**Task directions**
Word for word, return every record.

[Stored data entries]
——
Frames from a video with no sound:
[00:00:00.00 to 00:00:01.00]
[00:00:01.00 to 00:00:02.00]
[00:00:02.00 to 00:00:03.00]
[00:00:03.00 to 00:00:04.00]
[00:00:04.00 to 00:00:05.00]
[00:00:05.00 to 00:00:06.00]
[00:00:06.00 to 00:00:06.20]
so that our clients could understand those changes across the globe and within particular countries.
——
**Solution to this task**
Frames from a video with no sound:
[00:00:00.00 to 00:00:01.00]
[00:00:01.00 to 00:00:02.00]
[00:00:02.00 to 00:00:03.00]
[00:00:03.00 to 00:00:04.00]
[00:00:04.00 to 00:00:05.00]
[00:00:05.00 to 00:00:06.00]
[00:00:06.00 to 00:00:06.20]
so that our clients could understand those changes across the globe and within particular countries.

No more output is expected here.